И хотя во вступлении Е. Адельгейм подчеркивает, что творчество Бажана неотделимо от развития всей украинской послеоктябрьской литературы, ее эстетических поисков, однако не слишком много внимания уделяет общему фону, считая, что эта общая картина дана в «Истории украинской советской литературы» и в других трудах подобного плана. Меньше в книге Е. Адельгейма и полемики, ссылок на других исследователей. Автор неуклонно идет к цели: как можно полнее и последовательнее выразить свою собственную концепцию творчества М. Бажана. Надо сказать, что исследователь и критик искал и нашел близкого себе по духу и направлению писателя, сжился с ним и «прочитал» поэта тщательно, своеобразно, не слишком считаясь с мнениями других исследователей. В этом две книги о Бажане – Ю. Суровцева и Е. Адельгейма – противоположны, надо сказать, и в стиле.

Если Ю. Суровцев старается писать о вещах весьма сложных все же просто и доступно, то Е. Адельгейм о сложном (а Бажан, как поэт, весьма сложен и

никак не похож на непосредственного Певца событий и чувств) и пишет сложно. И хотя мне больше по душе стиль Ю. Суровцева, я вовсе не отрицаю необходимости и возможности той манеры изложения, к которой обращается Е. Адельгейм. Что же касается литературоведческого, научного уровня его книги, то он весьма высок, здесь присутствует своя концепция творчества Бажана.

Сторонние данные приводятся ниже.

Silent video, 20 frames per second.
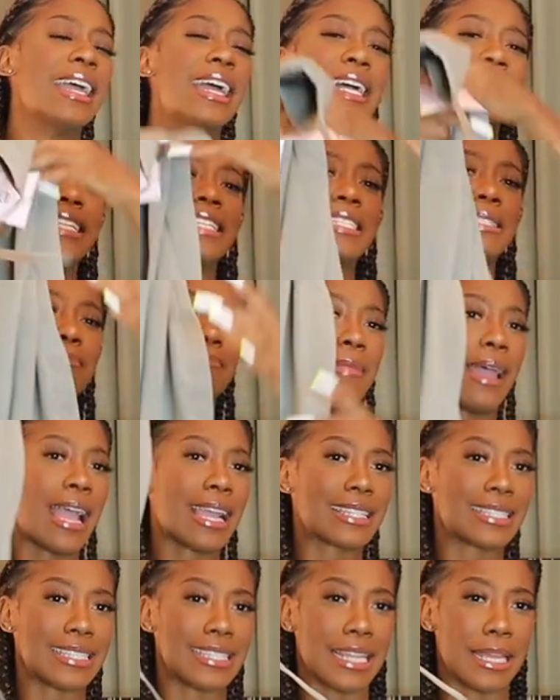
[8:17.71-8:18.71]
and it's
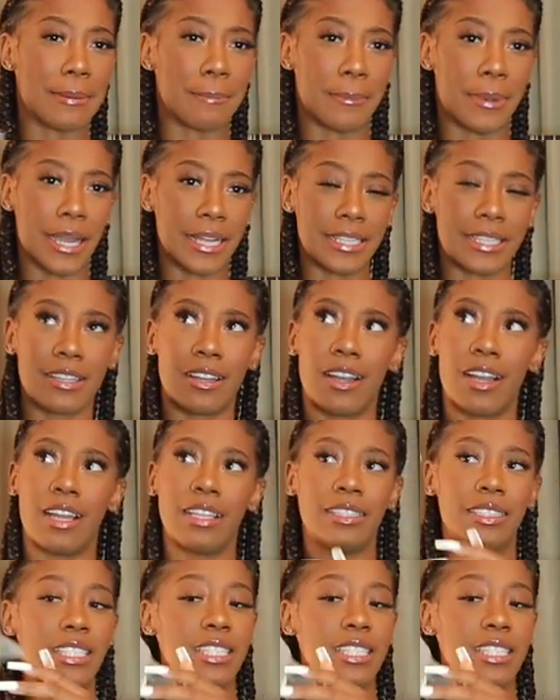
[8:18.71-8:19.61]
maxi and bodycon.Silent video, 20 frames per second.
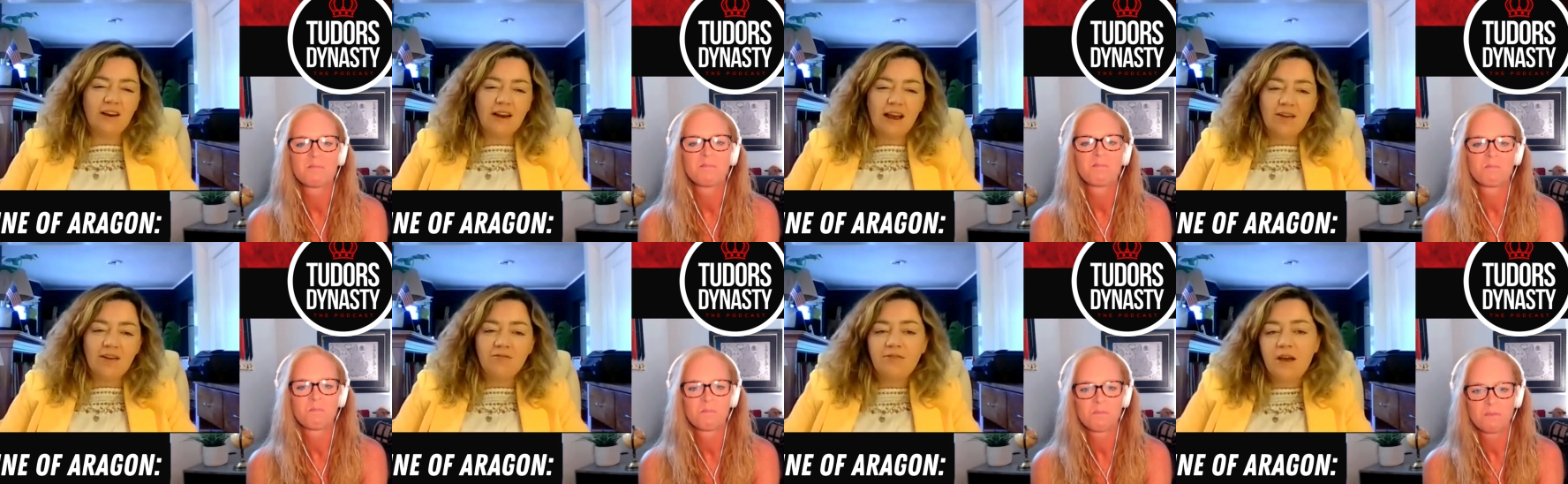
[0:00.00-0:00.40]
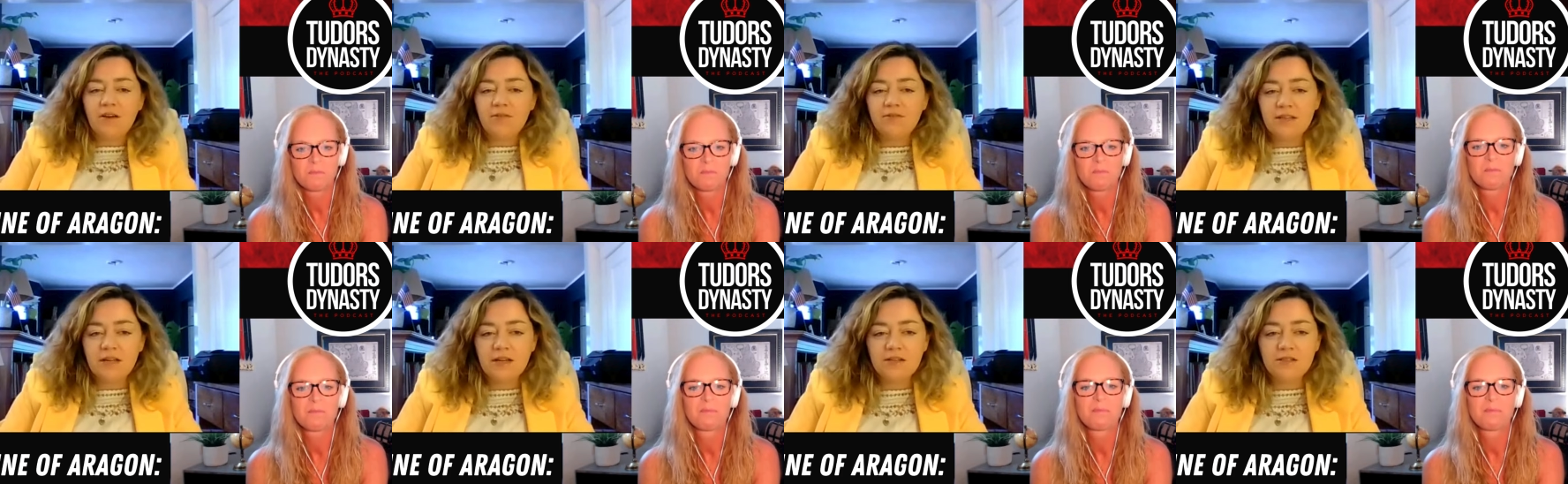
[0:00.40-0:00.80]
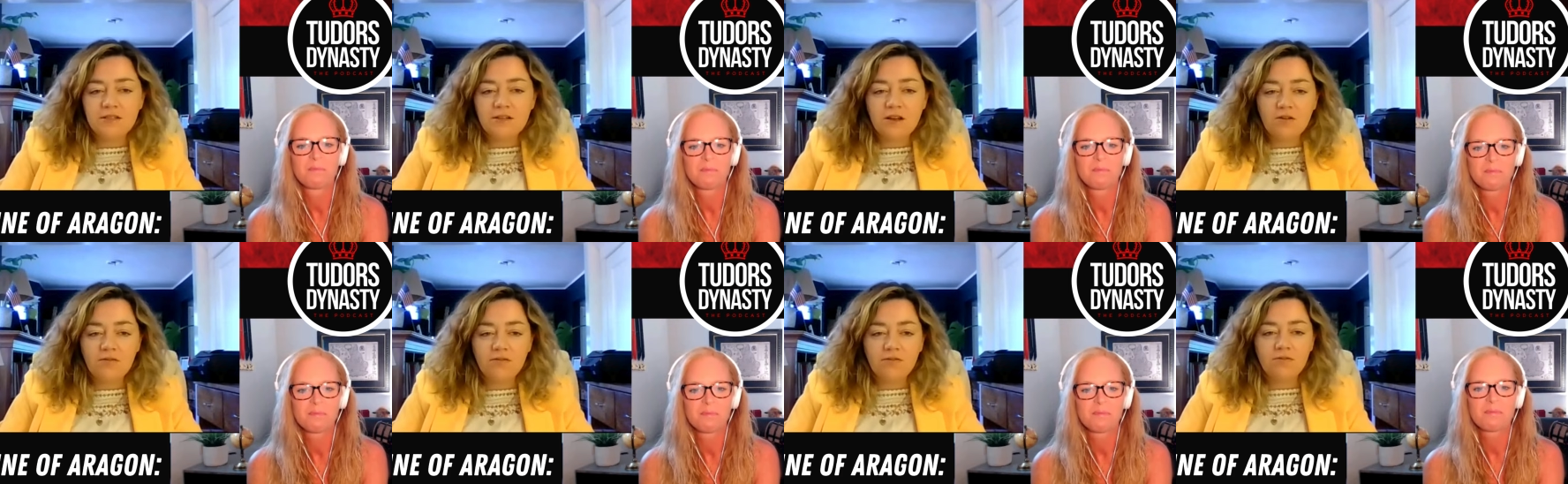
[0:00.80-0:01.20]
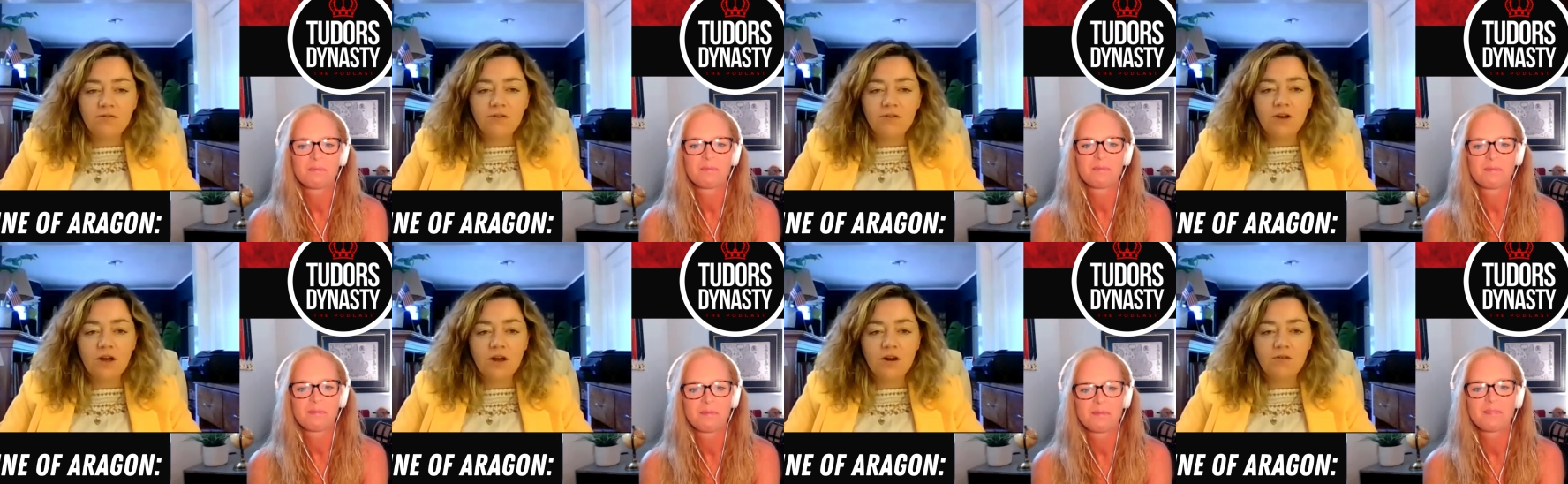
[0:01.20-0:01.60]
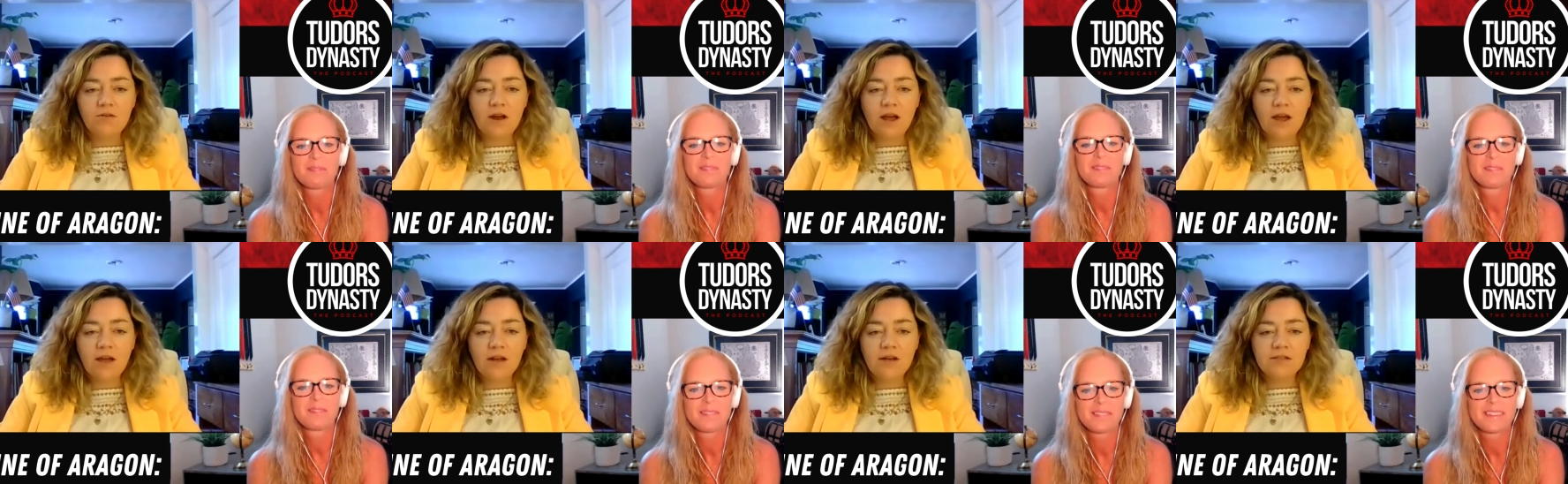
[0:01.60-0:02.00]
Speaker 1: like five cents off if you got it
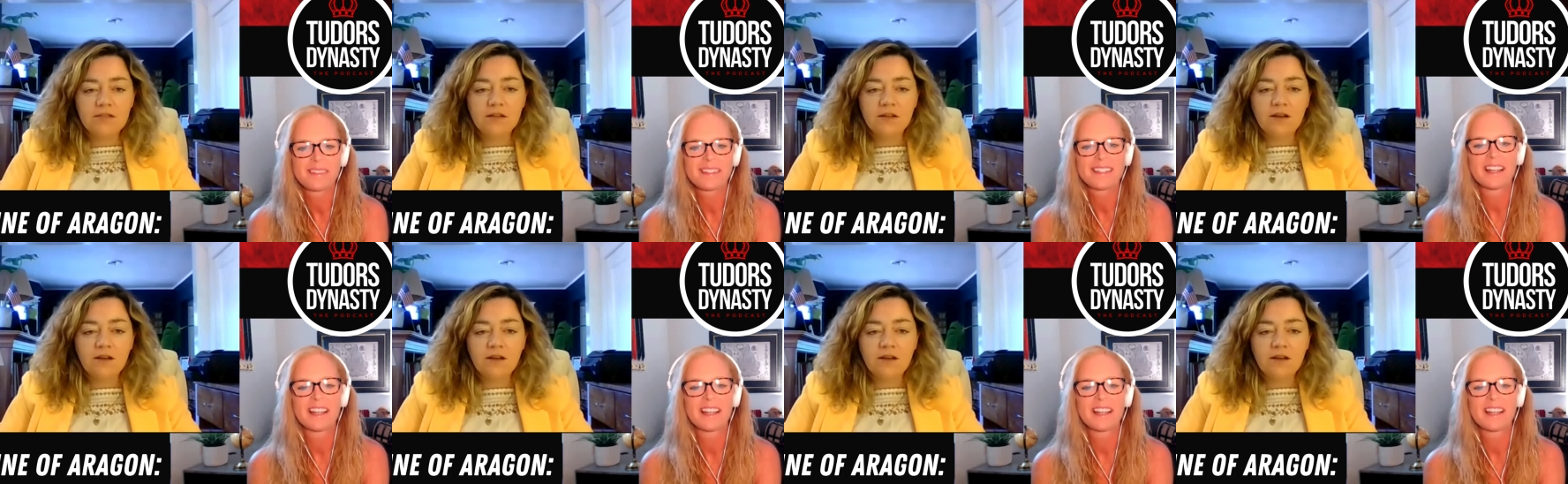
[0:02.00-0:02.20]
right.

Выше мы соглашались с утверждением Ю. Суровцева, что стиль, однажды выработанный Бажаном, впоследствии существенно не менялся (в отличие, скажем, от Межелайтиса, Мартынова, Расула Рза); Е. Адельгейм же сделал ударение на другом качестве – в новый период общественного развития многие поэты как бы еще раз вернулись к самим себе, к манере своей молодости и явили ее обновленной и обогащенной. Говоря о новых послевоенных циклах М. Бажана «Мицкевич В Одессе», особенно «Итальянские встречи», об их интернациональном звучании, Е. Адельгейм обращает внимание на то, что, «в значительной мере возрождая лучшие черты индивидуальности поэта, стихи его вводили нас не только в новую тему и новый материал, но и в новую область глубоко личных, субъективных взаимоотношений художника и действительности, где каждый шаг – шаг в неизвестное» (стр. 92).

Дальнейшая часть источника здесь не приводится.